It’s time to rethink the FCC’s purpose
When Congress created the FCC with the enactment of the Communications Act of 1934, the times were far simpler. The commission was created primarily to act as a watchdog to ensure that the fledgling commercial broadcast sector acted in the best interests of the public. There weren’t a lot of broadcasters back then, and the biggest concern was whether they would use their spectrum — a public trust — responsibly by generating a sufficient amount of news and public-affairs programming.
Today, the FCC has way too much on its plate. Even if it didn’t, today’s times are anything but simple, given the way in which technology has developed. It seems impossible for a single agency to keep up with it all — especially when things change so often, and so quickly. Consequently, it’s time for Congress to write a new communications act, one that limits the FCC to its original role of overseer of the commercial broadcasting realm, and creates two others: one that would oversee commercial telecommunications and a second that would drive public-safety communications into the future.
I wrote recently that Congress completely bungled the proposed initiative that would create a nationwide broadband network for first responders in the 700 MHz band by failing to designate an agency to take ownership of the project and by failing to fund it. I had suggested that the National Telecommunications and Information Administration, part of the Department of Commerce and the president’s advisor on telecommunications, would be a good choice, because all of the pieces seem to be in place.
But after mulling this some more, I now think that NTIA has enough to do dealing with the Department of Defense. Also, those DOD ties would inherently create a conflict of interest for the NTIA in dealing with spectrum matters related to public safety.
Public-safety communications are so vitally important that the sector needs its own designated agency, one that would not only ensure that the 700 MHz network comes to fruition but also would look at first-responder communications holistically and create a roadmap to the future. The FCC is too busy smothering the brush fire of the day — actually several brush fires, given the scope of its authority — to spend much time contemplating what might be lurking over the next rise.

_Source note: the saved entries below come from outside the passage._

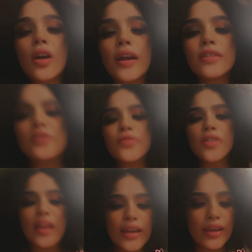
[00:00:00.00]
I just feel
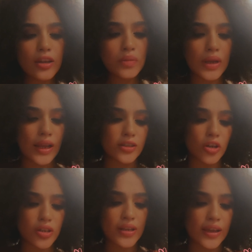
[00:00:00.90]
like it could be like
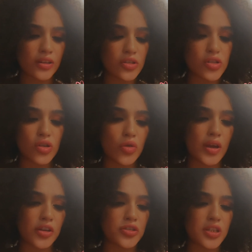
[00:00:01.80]
dark night of the soul
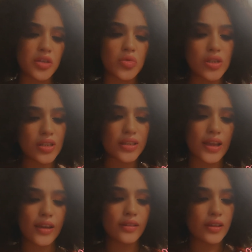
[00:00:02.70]
energy, which is
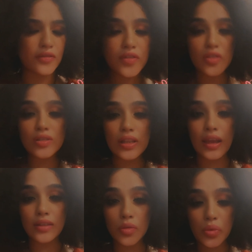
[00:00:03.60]
like, it feels
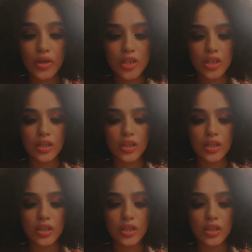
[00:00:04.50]
like depression.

When it creates the new government entity that would oversee public-safety communications, Congress needs also to make sure it has the wherewithal to operate. It needs to write into the legislation a viable funding mechanism for the new agency and the nationwide network it would oversee. Yes, that means a new tax or two. So what? We can afford it. I went to a baseball game the other night. This late in the season, the game was meaningless. The cheapest seat in the stadium is $20. Yet, there were 30,000 tickets sold — in a bad economy. Yes, we can afford this.
I’d also suggest to Congress that it writes into this legislation real sanctions that would stop the nonsense that has plagued public-safety communications funding for too long. For instance, Congress should end the practice of diverting funds collected for wireless 911 to other purposes once and for all — perhaps by blocking federal highway funding from reaching any state that has engaged in the practice. I bet that would stop it pretty quick.
Regardless, the point is that public-safety communications are too vital to continue to be treated as the proverbial red-headed stepchild. In a post-9/11 world, we live in constant anticipation — if not fear — of the next terrorist attack on our soil. Even without that possibility, the world is a dangerous place. First responders need — and we need them to have — the best possible communications tools. But it’s not going to happen if the status quo remains. It’s time for today’s Congress to muster the vision demonstrated by their predecessors seven decades ago.